> To do: A faithful copy of the listing below is needed, with its pictures left out.

> Data supplied:

□ □ □ □ □ □ □

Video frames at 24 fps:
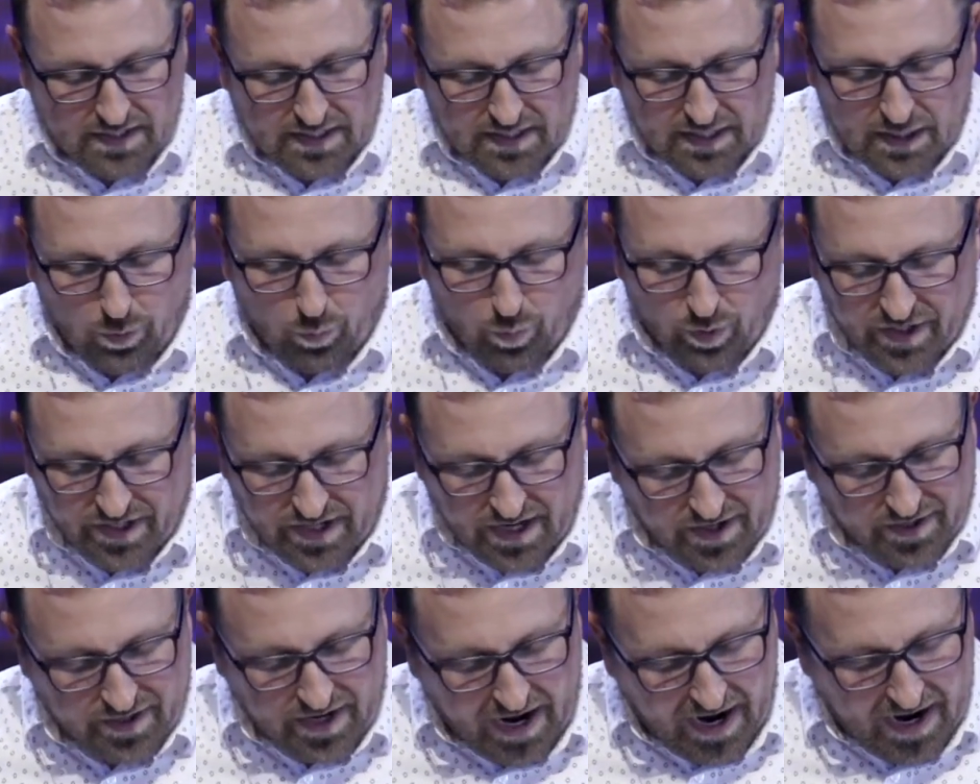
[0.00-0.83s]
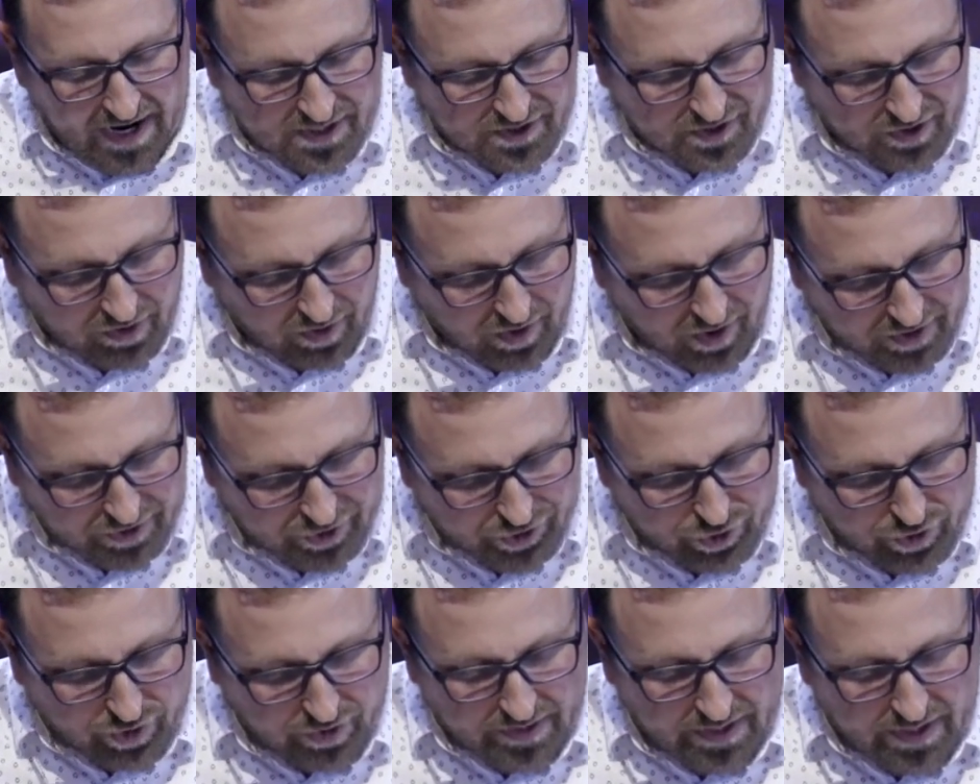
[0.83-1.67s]
He went down to Ashkelon,
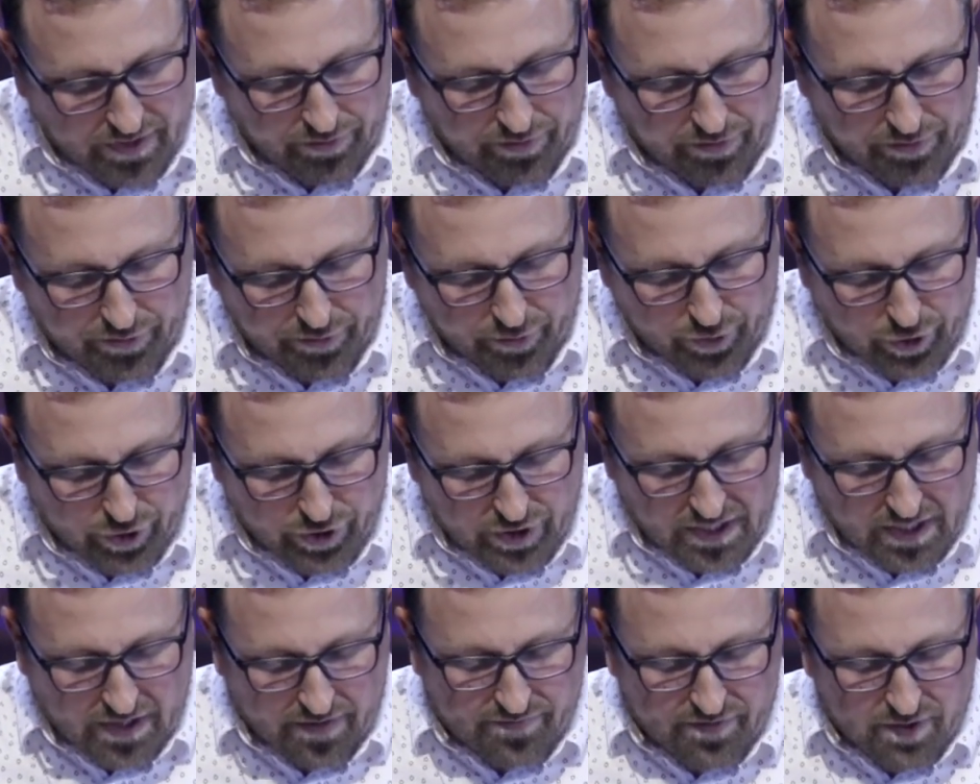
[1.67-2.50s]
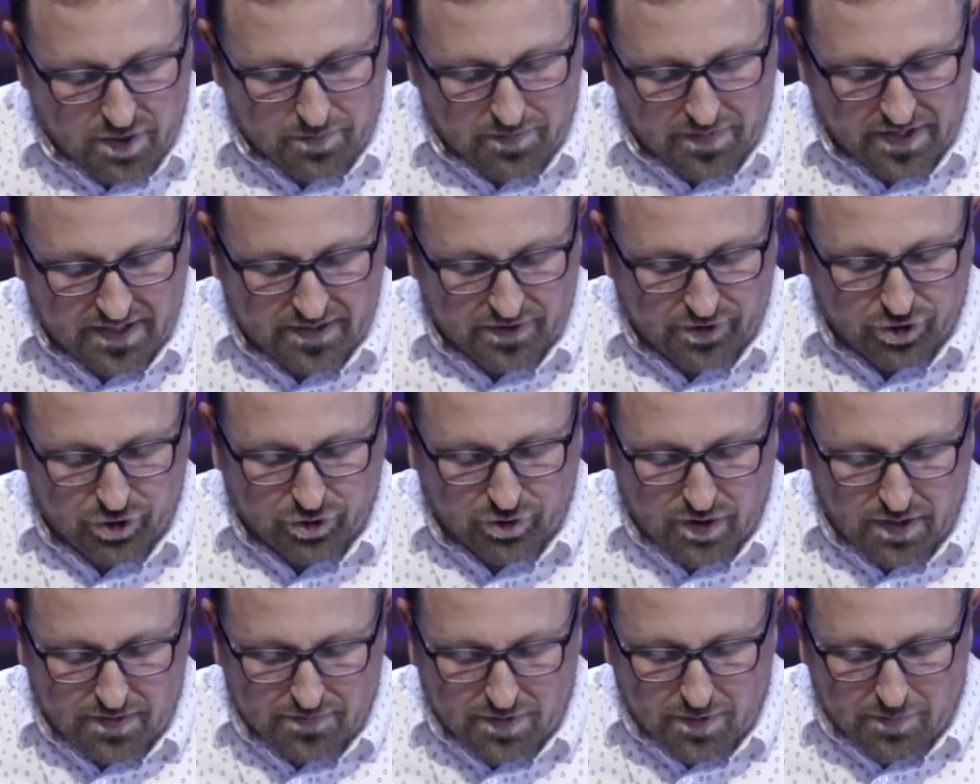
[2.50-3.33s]
struck down 30 of their men,
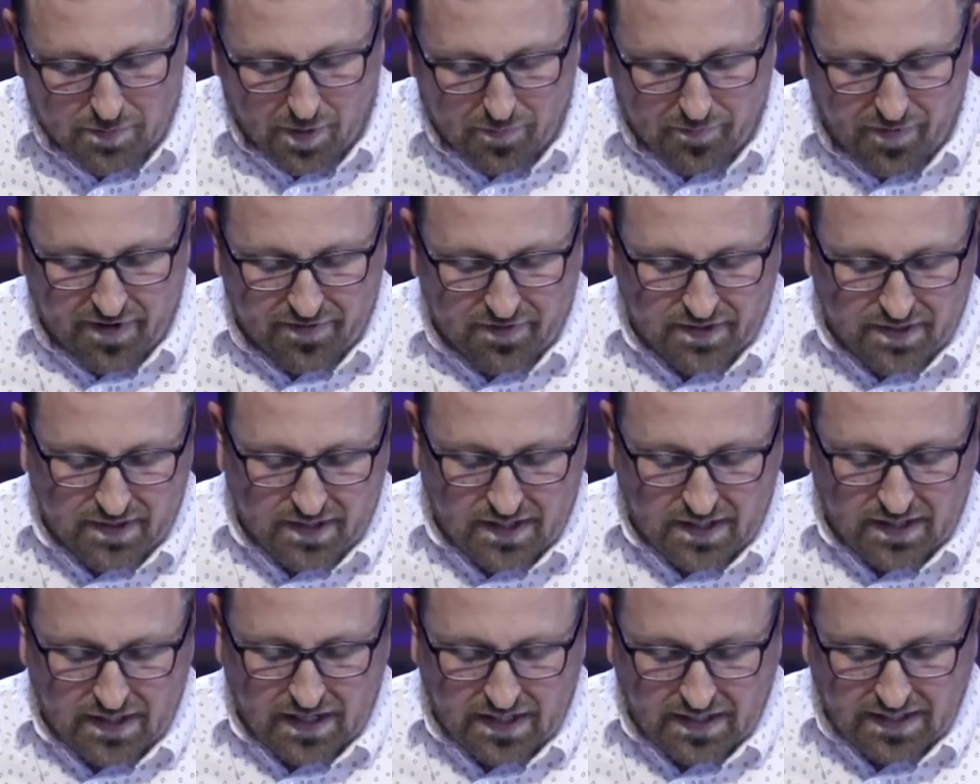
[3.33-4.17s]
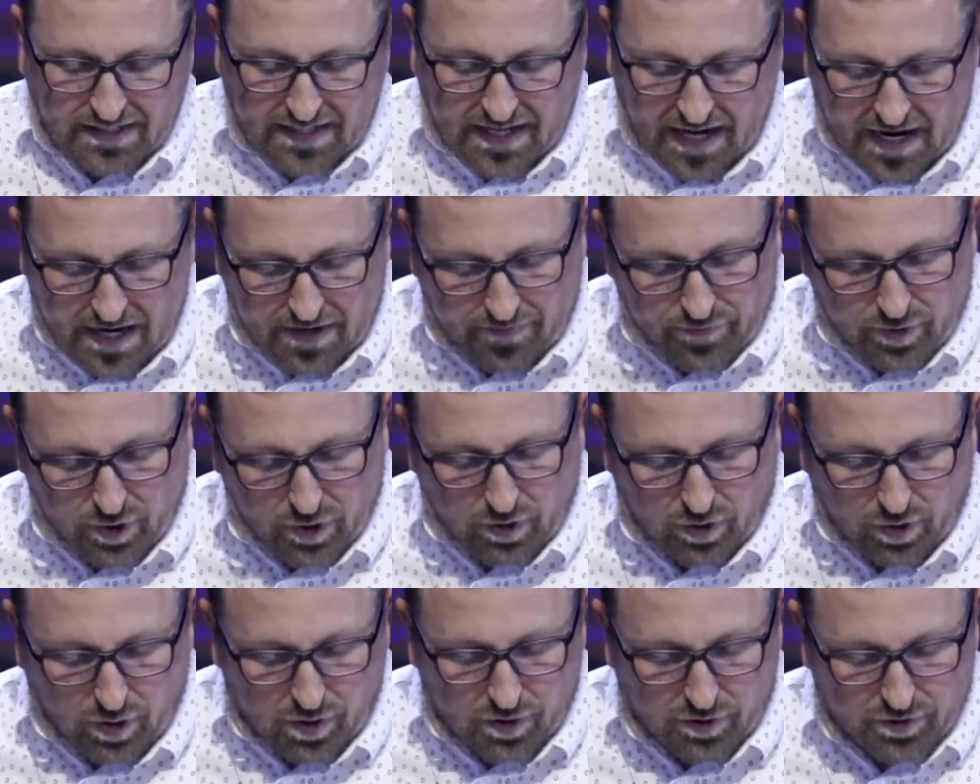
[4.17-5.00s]
stripped them of everything, and gave their
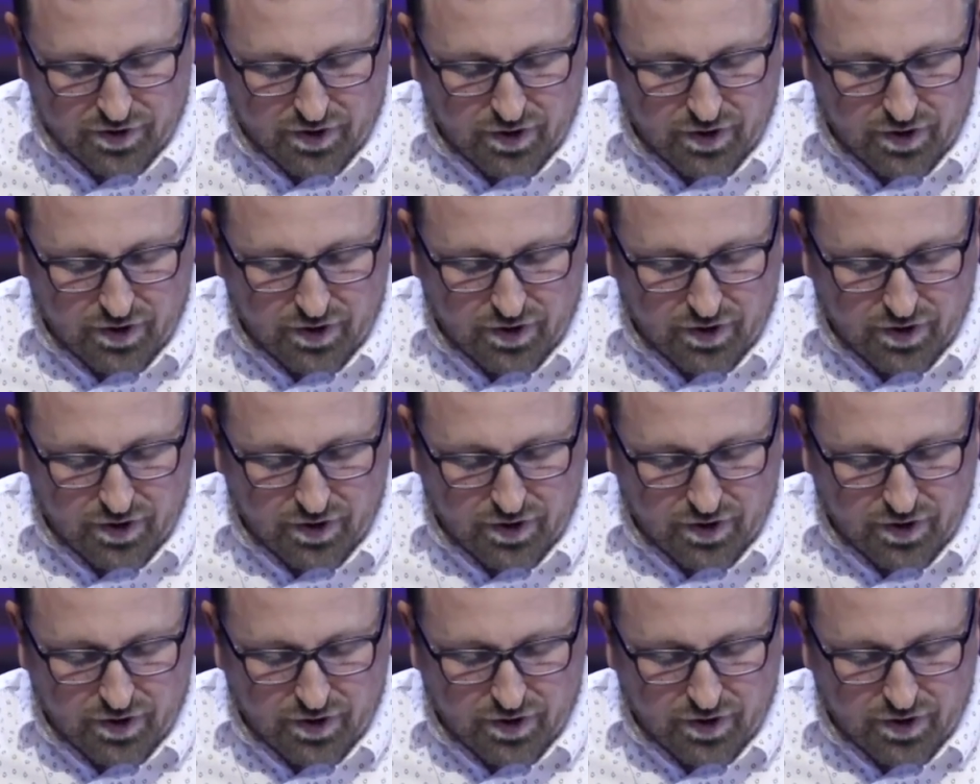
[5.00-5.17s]
clothes to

□ □ □ □ □ □ □

> Result:
Video frames at 24 fps:
[0.00-0.83s]
[0.83-1.67s]
He went down to Ashkelon,
[1.67-2.50s]
[2.50-3.33s]
struck down 30 of their men,
[3.33-4.17s]
[4.17-5.00s]
stripped them of everything, and gave their
[5.00-5.17s]
clothes to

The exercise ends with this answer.